The standard, endorsed by the National Education Association and the National Parent-Teacher Association, is the so-called “10-minute rule” — 10 minutes per grade level per night. That translates into 10 minutes of homework in the first grade, 20 minutes in the second grade, all the way up to 120 minutes for senior year of high school. The NEA and the National PTA do not endorse homework for kindergarten….

Parents reported first-graders were spending 28 minutes on homework each night versus the recommended 10 minutes. For second-graders, the homework time was nearly 29 minutes, as opposed to the 20 minutes recommended.

And kindergartners, their parents said, spent 25 minutes a night on after-school assignments, according to the study carried out by researchers from Brown University, Brandeis University, Rhode Island College, Dean College, the Children’s National Medial Center and the New England Center for Pediatric Psychology.

Homer, Winslow 6

That is ridiculous and harmful. Children at younger ages learn far more from play and interacting with other kids than from regimented school assignments.

“It is absolutely shocking to me to find out that particularly kindergarten students (who) are not supposed to have any homework at all … are getting as much homework as a third-grader is supposed to get,” said Stephanie Donaldson-Pressman, the contributing editor of the study and clinical director of the New England Center for Pediatric Psychology.

“Anybody who’s tried to keep a 5-year-old at a table doing homework for 25 minutes after school knows what that’s like. I mean children don’t want to be doing, they want to be out playing, they want to be interacting and that’s what they should be doing. That’s what’s really important.”

The Pope is coming to the U.S., and one of his stops will be at a jail in Philadelphia.

Reuters: At drab Philadelphia jail, anxious times precede papal visit.

One of 17 stops on the pope’s first U.S. tour, the visit to the inner-city jail is a reminder of the emphasis the Argentine pontiff has placed on social justice issues since being named head of the Roman Catholic Church in March 2013.

The pope’s stop at the Philadelphia facility will be the latest in a series of prison visits by Francis, an outspoken opponent of the death penalty and lengthy prison terms. He has counseled teenagers in juvenile detention in Brazil. In Bolivia, he kissed inmates in the country’s most violent prison.

His visit also comes at a time when a growing number of Democrats and Republicans are questioning tough criminal sentencing policies that have left the United States with the highest incarceration rate in the developed world. Barack Obama, who last month became the first sitting U.S. president to tour a federal penitentiary, has called for legislation overhauling sentencing rules.

Advocates for prisoner rights say they are pleased the pope has decided to put the issue on his agenda during the U.S. tour, which will include attending a conference on family life in Philadelphia, plus stops in Washington and New York.

Morning glories, by Winslow Homer

Morning glories, by Winslow Homer

I was going to write about Hillary and the media’s obsession with her emails, but I just couldn’t bring myself to do it. Instead, here’s an inspirational piece from Peter Daou and Tom Watson at #HillaryMen.

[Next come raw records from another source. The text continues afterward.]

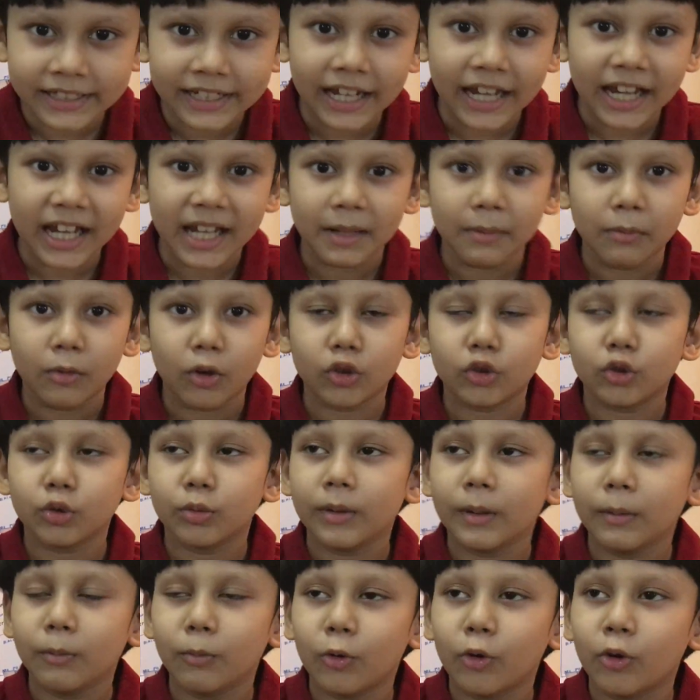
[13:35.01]
game, or to
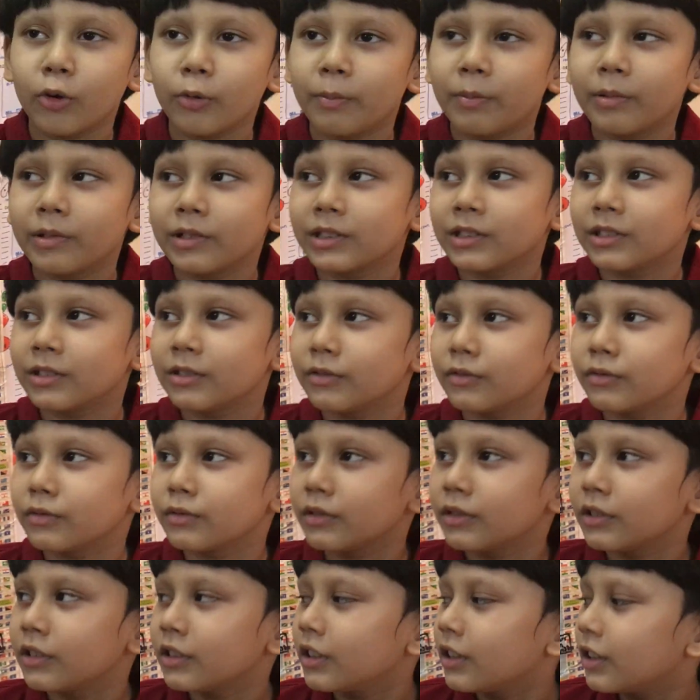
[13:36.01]
be more precise,
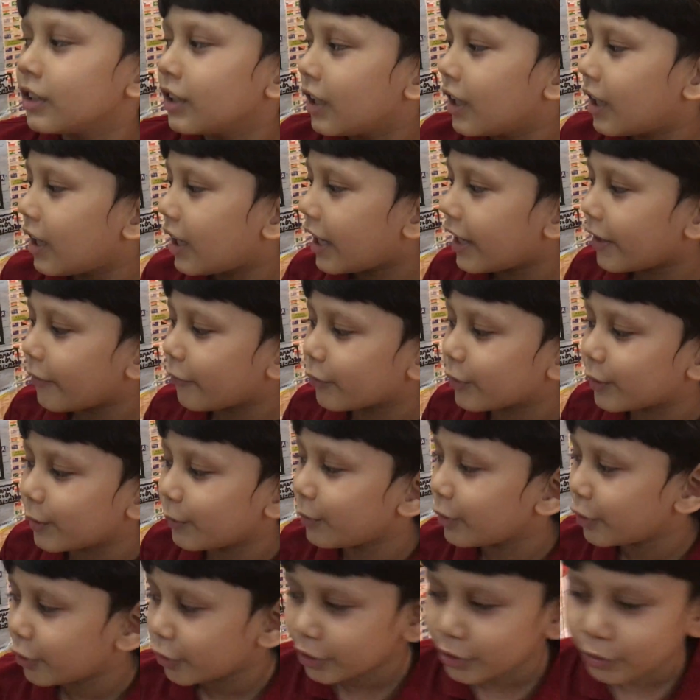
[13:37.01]
I have
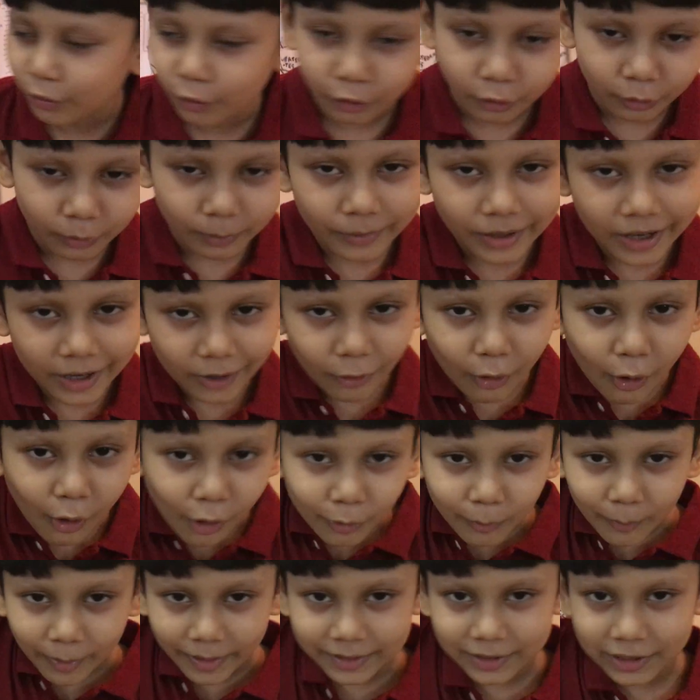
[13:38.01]
given it on
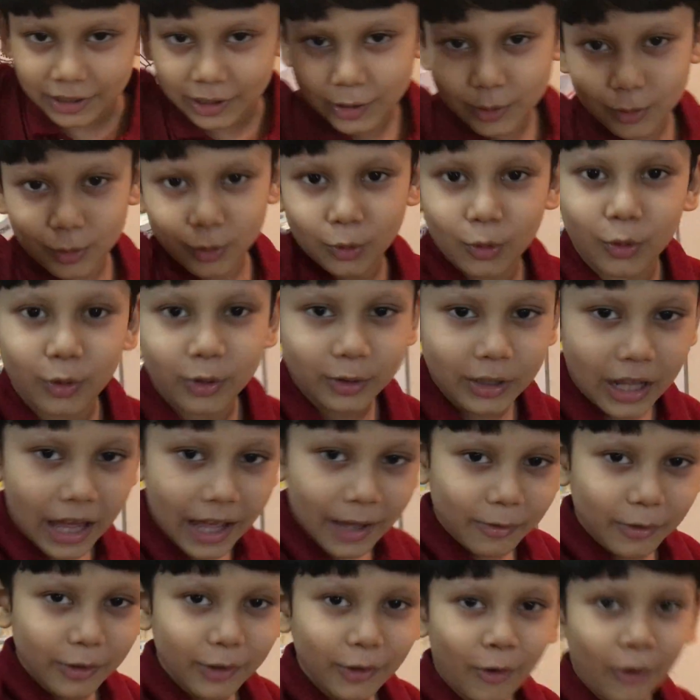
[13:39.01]
all my charts, so
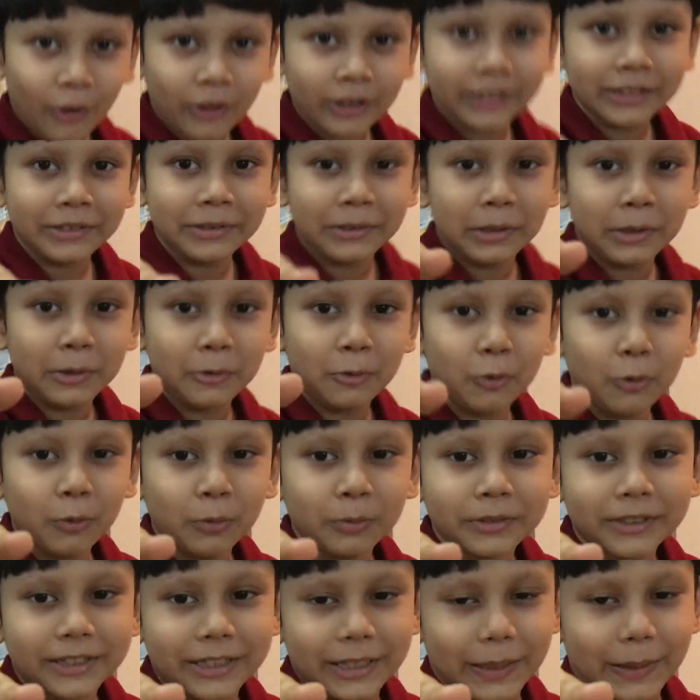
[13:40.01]
I will call it the
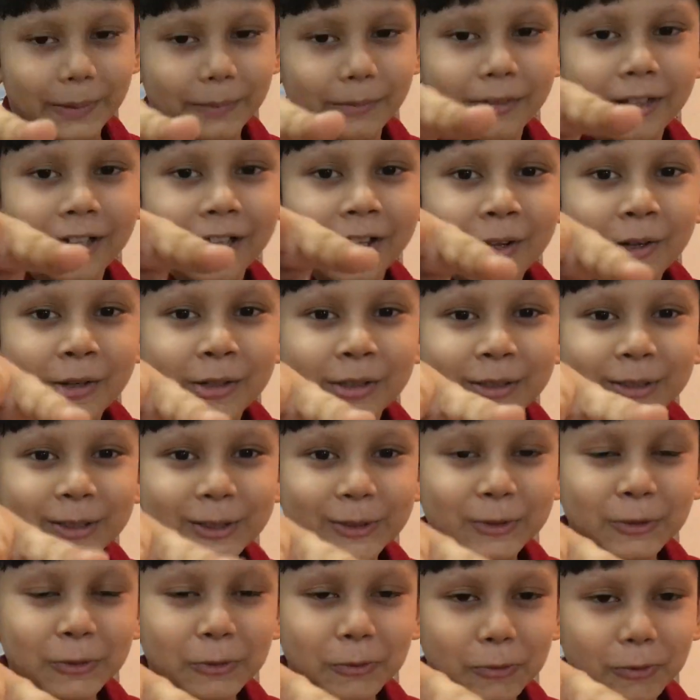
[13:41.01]
Dooms game.
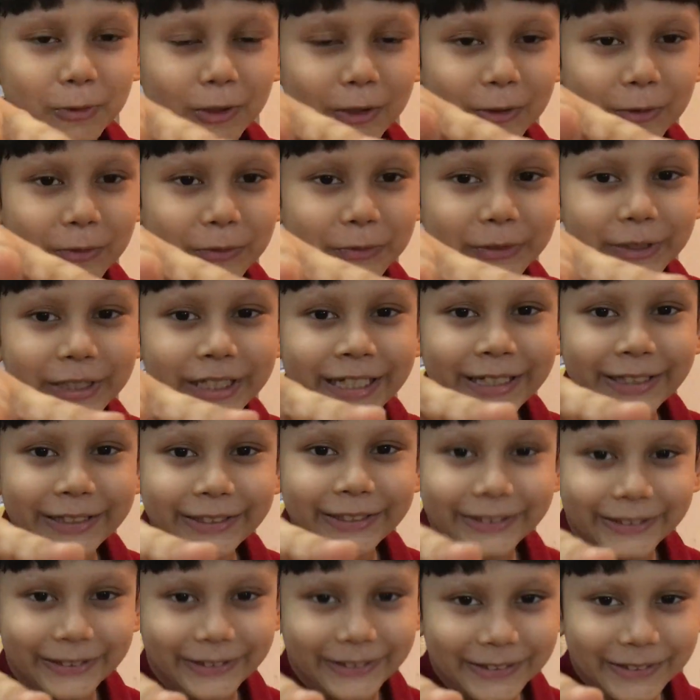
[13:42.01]
Choose one of
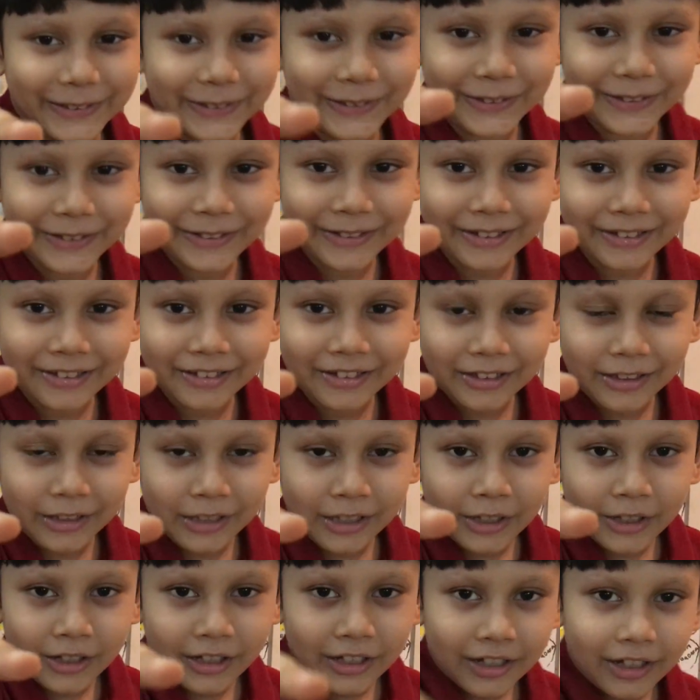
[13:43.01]
these.
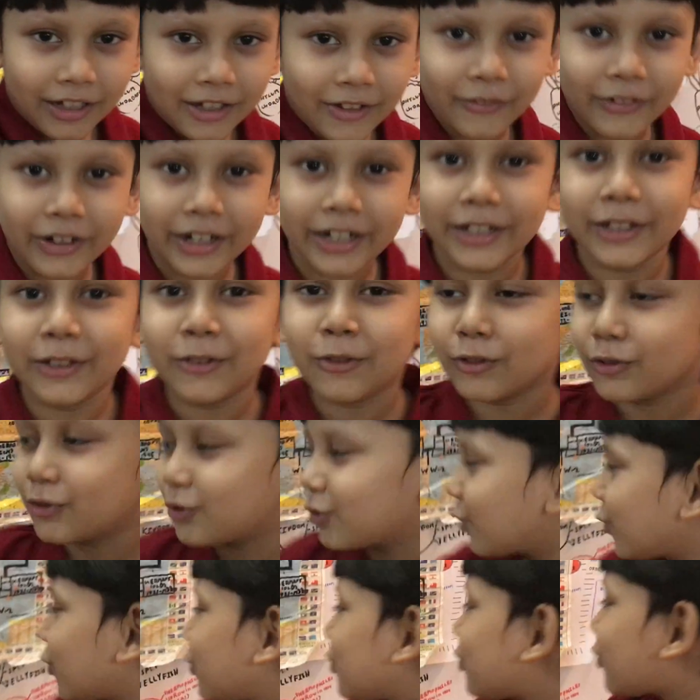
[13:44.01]
Ready to
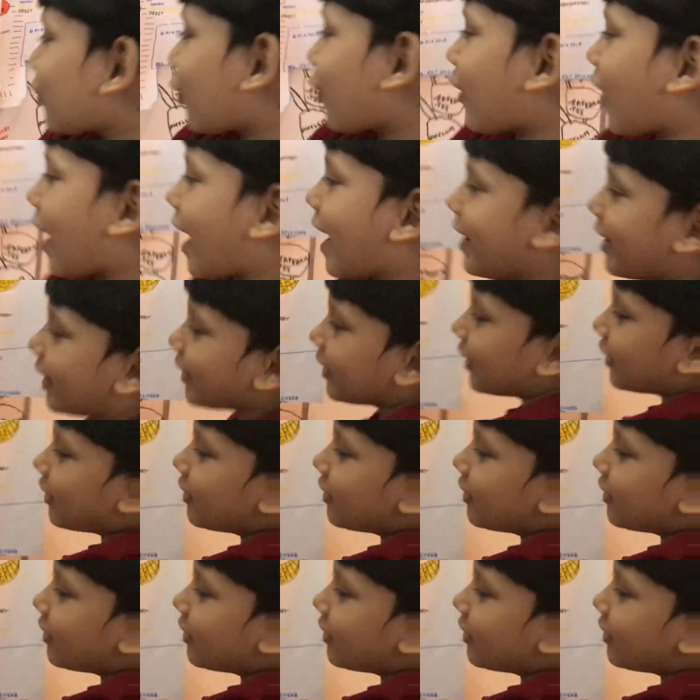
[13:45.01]
choose? Okay.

Hillary’s Path to History Will Get Much Rougher and She’s Ready.

There is a manic urge among the media, the GOP and the elite commentariat to Stop Hillary – to block a woman from reaching the pinnacle of American political leadership.

Each poll, news story or issue that appears to harm her is seized upon with a strange combination of desperation and glee. It’s an unsavory process but Hillary knew what she was in for when she decided to seek the presidency a second time.

As #HillaryMen, we’re undaunted by the negative stories, unwavering in our support for Hillary and unyielding in our commitment to help smash the ultimate gender barrier.

Ending a 44-0 shutout that has lasted nearly a quarter millennium was never going to be easy. There is no cakewalk to the White House. And certainly not for a woman.

We’ve worked in politics and media for nearly two decades. Peter is a veteran of two presidential campaigns, including Hillary’s 2008 run. We’ve seen every permutation of every attack, every rise and fall in the polls, every gaffe and every zinger, every debate moment and debate aftermath, every nervous election night and every election surprise.

We know what lies ahead for Hillary’s campaign and we realize there will be times when the obstacles seem insurmountable. They are not.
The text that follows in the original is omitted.